Der leise Roman hat mir gut gefallen, ich mag den Schreibstil des Autors und seine gefühlvolle Art, Emotionen, Orte und Charaktere zu beschreiben. Es war eine Reise an die Côte d’Azur und in die Provence, nach Antibes, Nizza und Grasse bis nach Monaco. Diejenigen, die schon dort waren, werden sich sehnsuchtsvoll zurückerinnern, denjenigen, die die französische Riviera noch nicht kennen, empfehle ich, an die Orte zu reisen, die Sebastien und Florence zusammen besucht hatten.
Ich hätte mir mehr französisches Flair gewünscht, typisch Französisches wie Chansons, Spezialitäten wie Coq au Vin, Crème Brûlée, Bordeaux oder Café au lait habe ich vermisst.
Das Buch empfehle ich allen, die gern leise Liebesromane lesen und/oder gedanklich an die französische Riviera reisen möchten.

Bewertung vom 04.04.2025
Takahashi, Yuta

Das Restaurant am Rande der Zeit


ausgezeichnet

Seit einigen Jahren lese ich sehr gern und regelmäßig japanische Literatur, zuletzt Das Café der zweiten Chancen, das einen ähnlichen Plot aufweist wie Das Restaurant am Rande der Zeit: Trauernde Menschen bekommen die Chance, ein letztes Mal mit der verstorbenen Person zu sprechen, die sie sehr geliebt hatten.
Der junge Schauspieler Yuito rettet seiner Schwester Kotoko das Leben und verliert dabei das seine. Kotoko und ihre Eltern versinken in tiefer Trauer. Als das junge Mädchen von einem Restaurant hört, in dem man die Gelegenheit bekommt mit Verstorbenen zu sprechen, setzt sie sich in den Zug und fährt von Tokio aus etwa zwei Stunden nach Chiba, wo das Restaurant in einer Bucht liegt. Dort wird ein Kagezen, „ein Gericht von damals“, zubereitet.
Das „Chibis Kitchen“ wird von einem jungen Mann namens Kai betrieben, Chibi ist Kais kleine Katze. Wie es zu der Begegnung mit Yuito kommt und welchen Rat dieser seiner Schwester gibt, müsst ihr selbst lesen, es ist so schön geschrieben, dass ich Tränen in den Augen hatte.
Kotoko empfiehlt Chibis Kitchen dem Fünftklässler Taiji Hashimoto, der sehr unglücklich über den Tod seiner Mitschülerin ist, mit der er sich unbedingt aussprechen will, da zwischen ihnen einiges ungeklärt geblieben ist.
Ein weiterer Gast in Chibis Kitchen ist der hochbetagte Yoshio Kurata, dessen Frau kürzlich verstorben ist.
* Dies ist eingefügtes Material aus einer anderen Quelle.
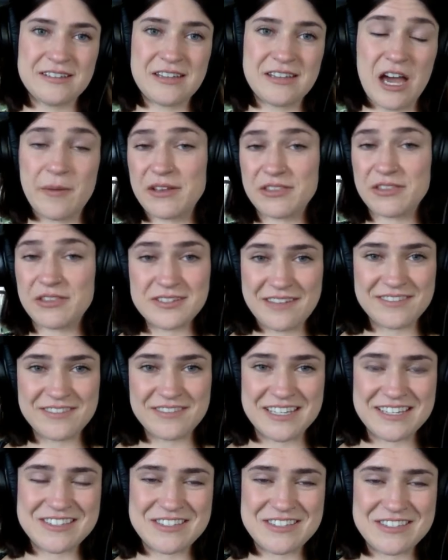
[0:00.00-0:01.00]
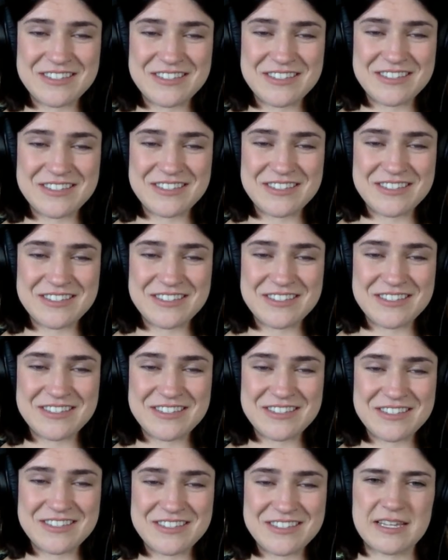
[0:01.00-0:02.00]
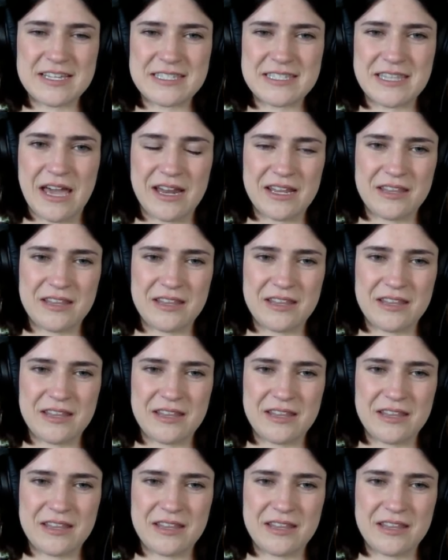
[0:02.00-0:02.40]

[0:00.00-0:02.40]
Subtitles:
their safety. So how would you characterize that in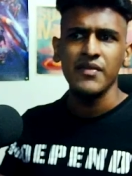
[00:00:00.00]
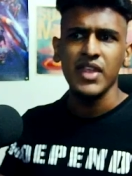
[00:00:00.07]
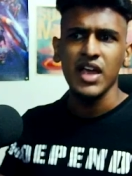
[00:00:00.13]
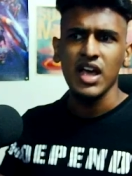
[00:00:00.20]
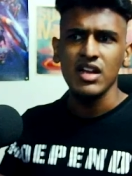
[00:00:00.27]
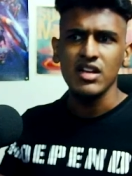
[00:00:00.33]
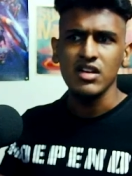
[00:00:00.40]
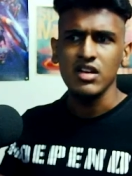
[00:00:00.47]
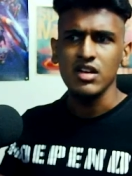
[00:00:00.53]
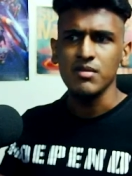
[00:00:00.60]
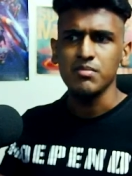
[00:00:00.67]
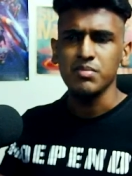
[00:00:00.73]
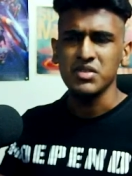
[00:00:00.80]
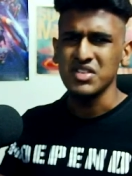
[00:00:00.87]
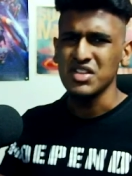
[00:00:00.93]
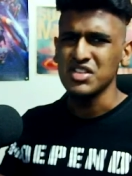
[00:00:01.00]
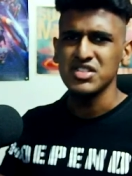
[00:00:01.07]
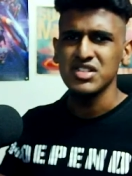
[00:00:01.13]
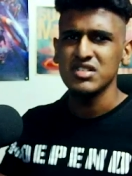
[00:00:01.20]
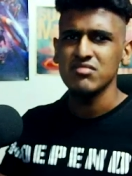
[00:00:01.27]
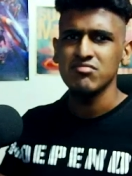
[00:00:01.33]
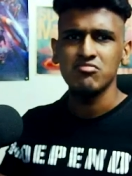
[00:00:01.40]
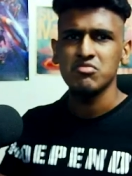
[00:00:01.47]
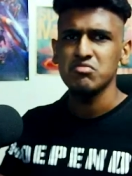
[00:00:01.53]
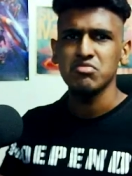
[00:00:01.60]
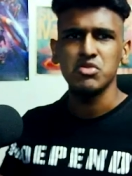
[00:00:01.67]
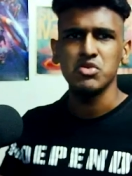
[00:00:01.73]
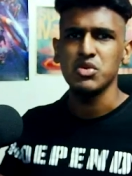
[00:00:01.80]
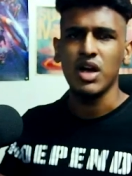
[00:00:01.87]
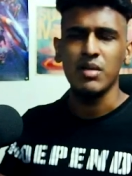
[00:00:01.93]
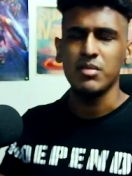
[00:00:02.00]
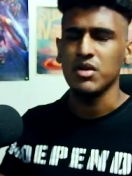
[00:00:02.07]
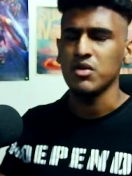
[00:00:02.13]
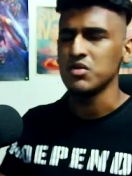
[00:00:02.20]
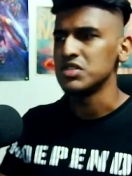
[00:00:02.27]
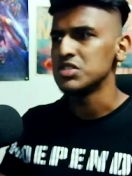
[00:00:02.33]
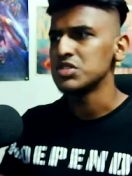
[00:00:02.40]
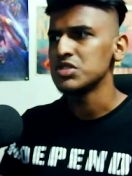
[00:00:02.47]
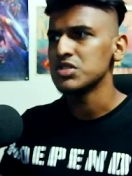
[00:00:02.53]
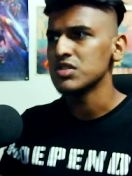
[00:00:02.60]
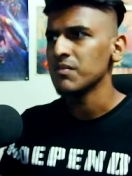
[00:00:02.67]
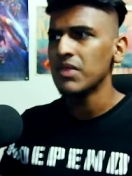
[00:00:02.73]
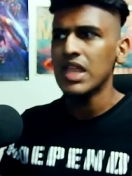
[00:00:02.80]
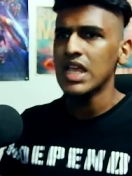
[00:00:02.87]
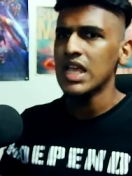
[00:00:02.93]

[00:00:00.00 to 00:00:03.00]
that uh, position. I'm not really sure.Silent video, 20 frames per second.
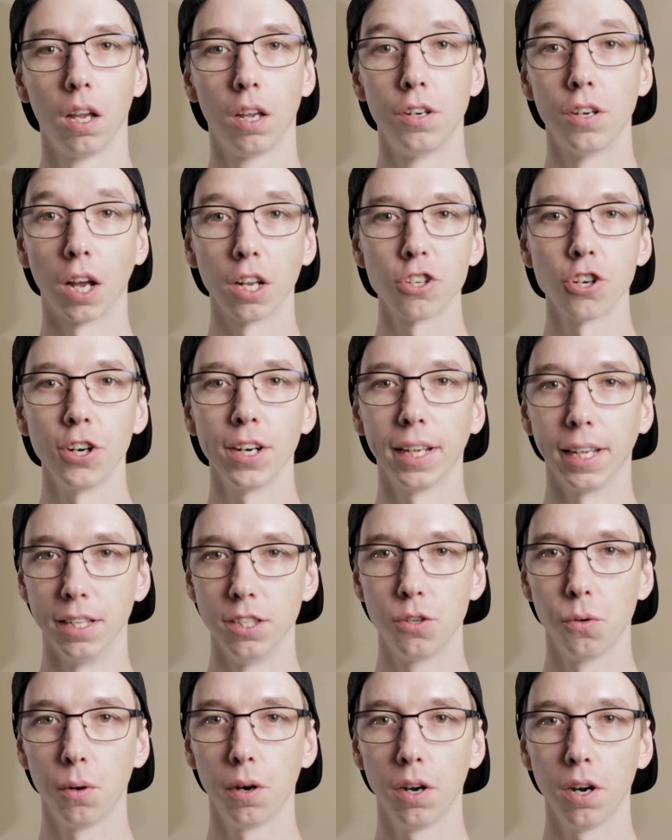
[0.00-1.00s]
Not turning
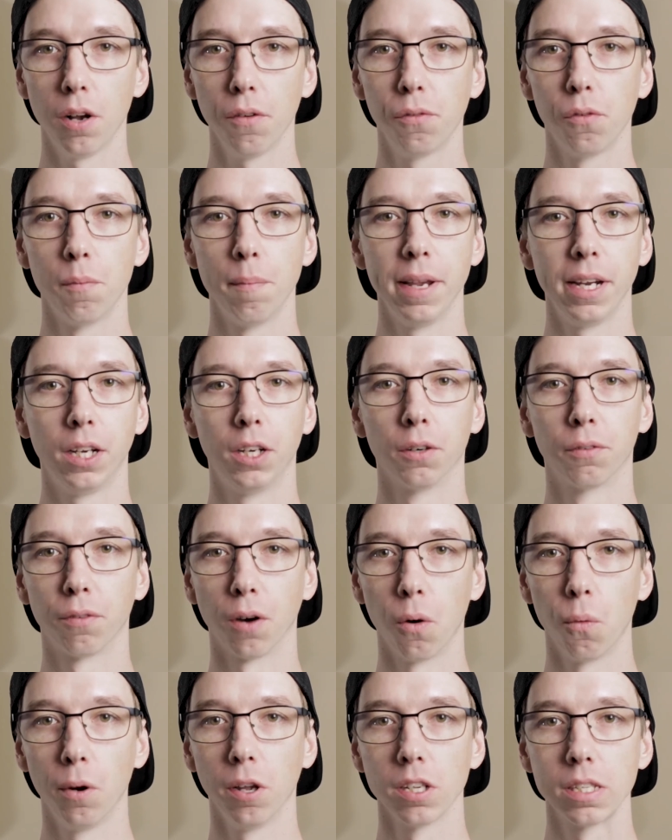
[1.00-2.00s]
into it enough will make your
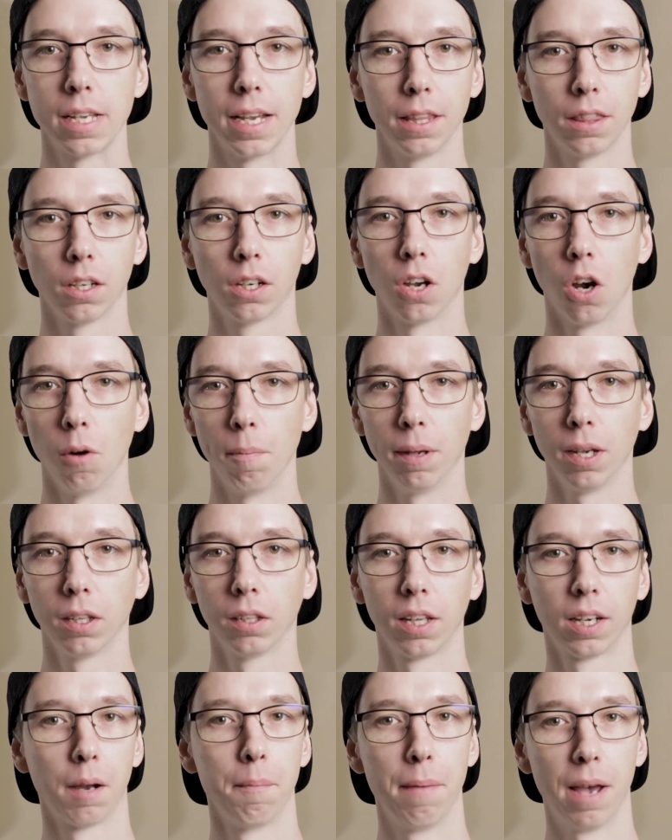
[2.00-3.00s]
front wheels hit the coping
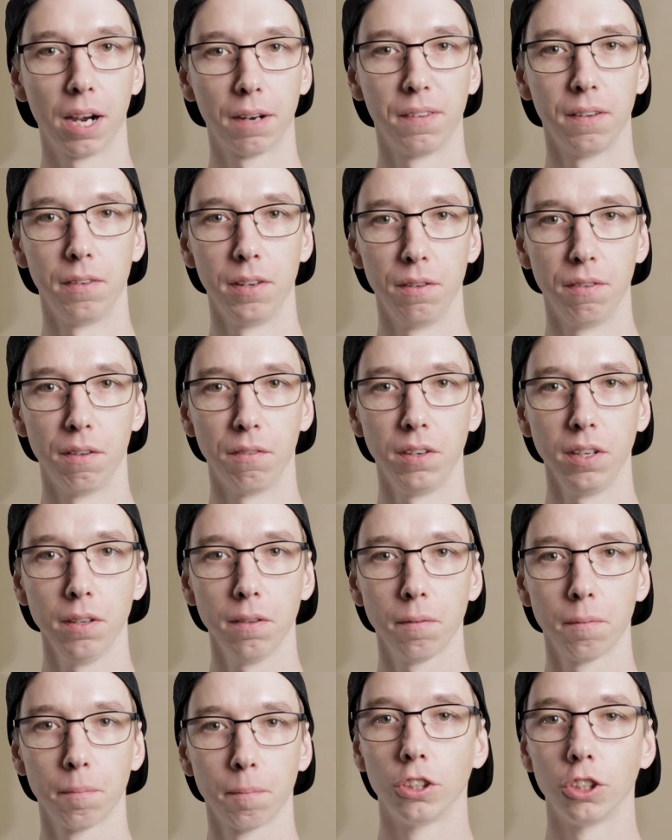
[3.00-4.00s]
like a back
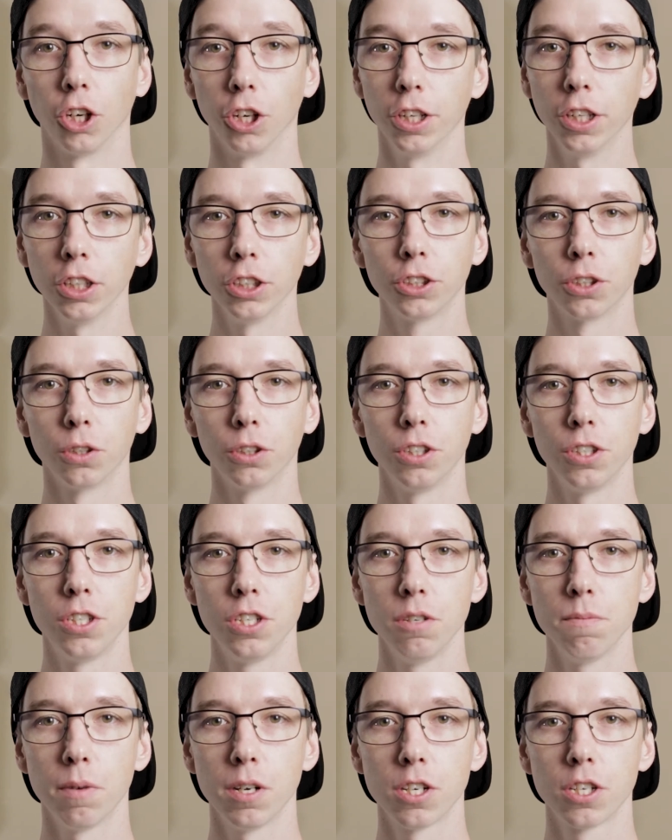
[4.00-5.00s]
50-50. Turning your shoulders
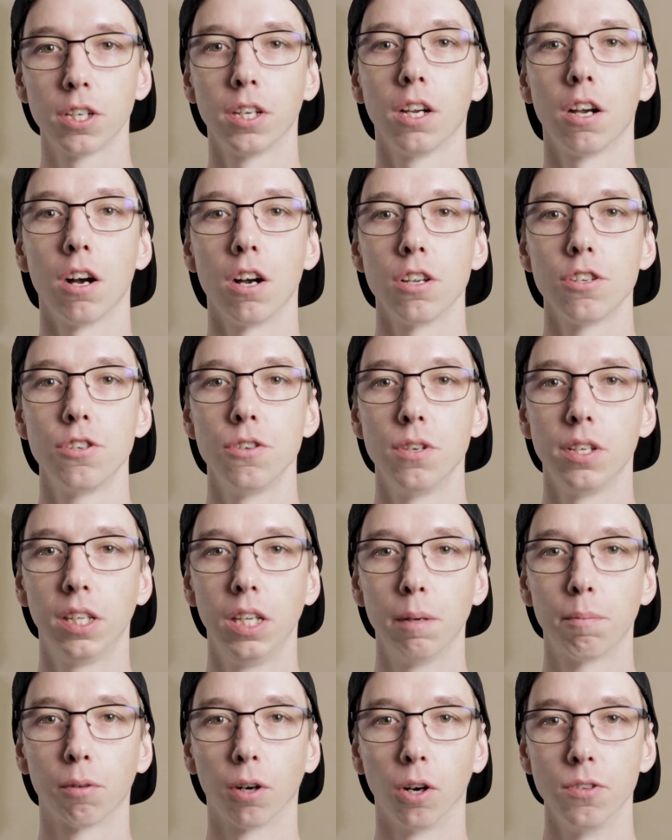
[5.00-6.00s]
too much can cause you to
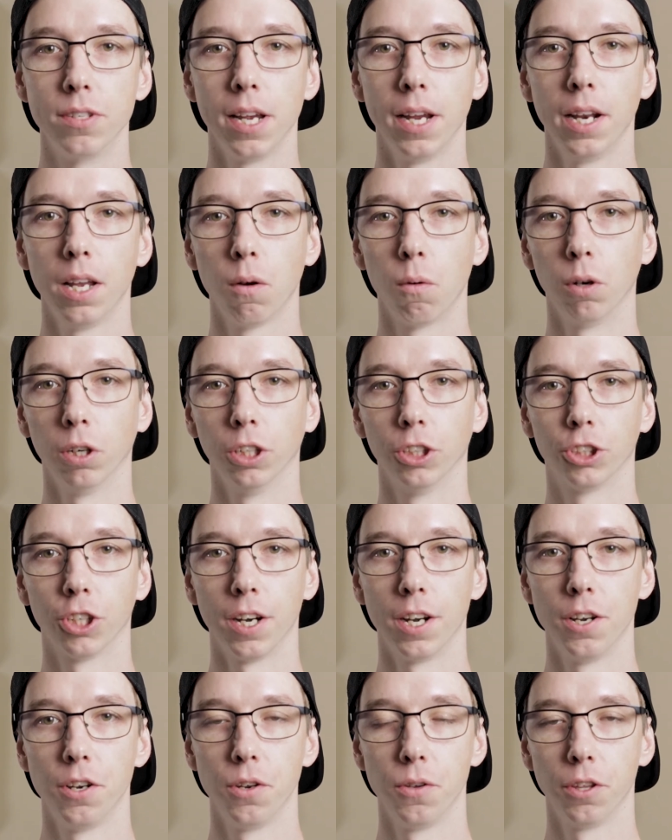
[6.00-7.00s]
keep rotating while you're trying
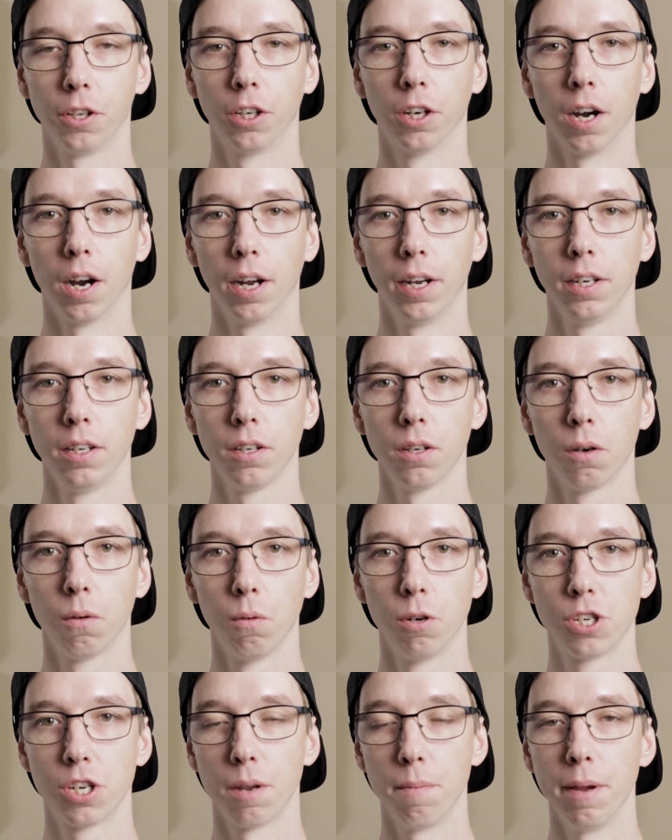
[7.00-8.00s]
to do the grind,
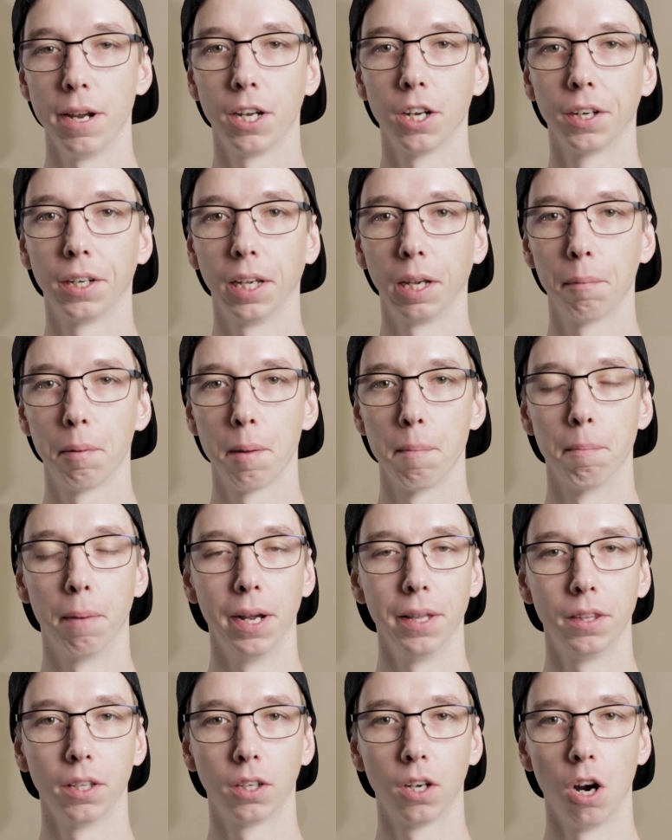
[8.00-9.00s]
which can make your kingpin
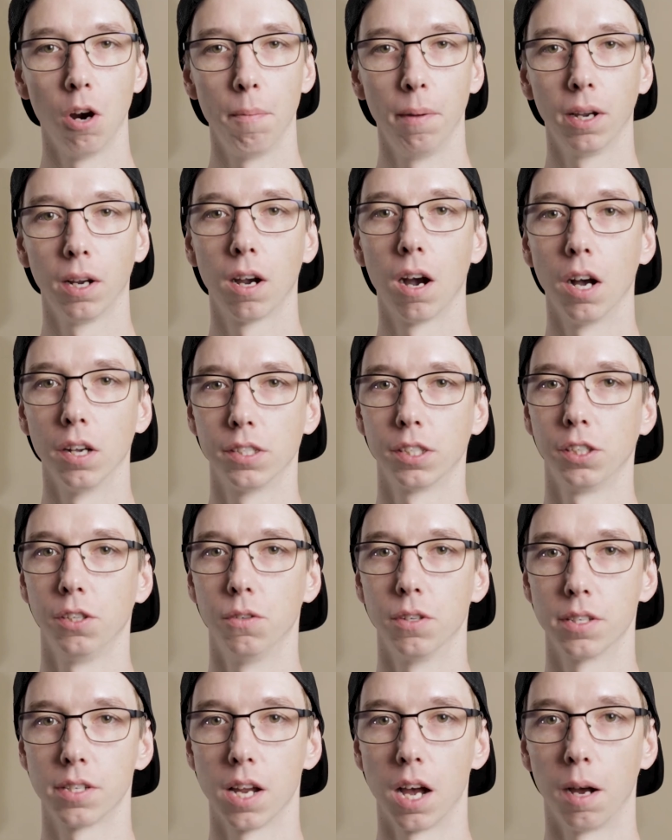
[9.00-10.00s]
bite the coping, causing you
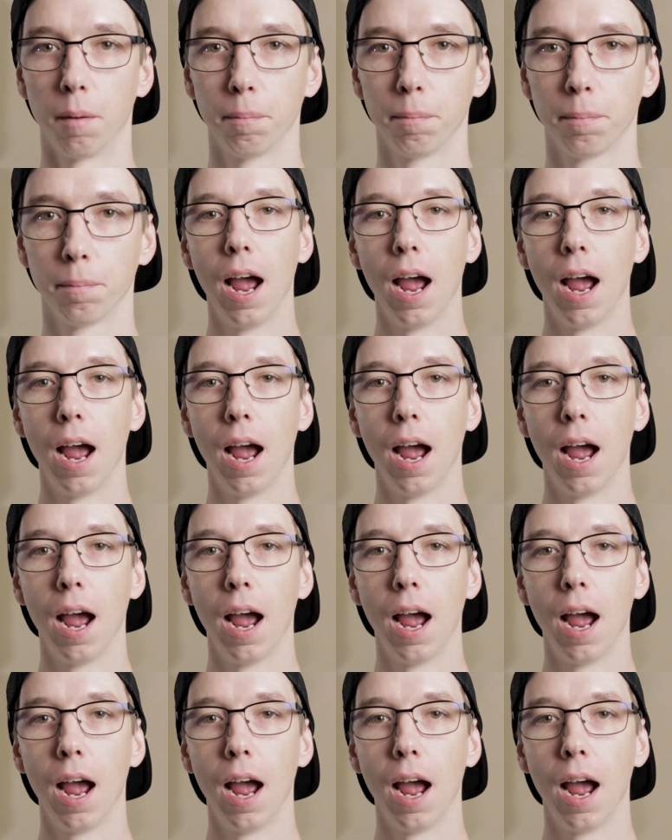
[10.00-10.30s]
to stop.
Yoshio möchte seiner Frau eine Frage stellen, die ihn sein ganzes Leben lang beschäftigt hatte.
Schließlich darf auch Kai Kontakt zu seinen verstorbenen Eltern aufnehmen.
Neben dem „Gericht von damals“ lernen wir eine weitere japanische Tradition kennen: „Uketsuki“, die empfangende Mondsichel. „Wenn man einem Uketsuki seinen Wunsch anvertraut, wird dieser von der Sichel aufgenommen wie Wasser in einer Schale und geht dann in Erfüllung.“ (S. 131)
Katzen spielen im Land der aufgehenden Sonne eine wichtige Rolle, sie sind mir bisher in fast jedem Buch begegnet, das ich von einem japanischen Autor bzw. Autorin gelesen habe.
Im Buch findet man vier Rezepte für Gerichte, die man nachkochen kann, wobei einige Zutaten im Asia-Shop gekauft werden müssen.
Ich bin sehr gern in das Buch eingetaucht und habe mit Kotoko, Kai und den Restaurantgästen gelitten, geliebt und die leckeren Gerichte genossen. Ich empfehle das schlanke Buch (190 Seiten) allen, die Japan mögen und – wenn auch nur gedanklich - hinreisen möchten.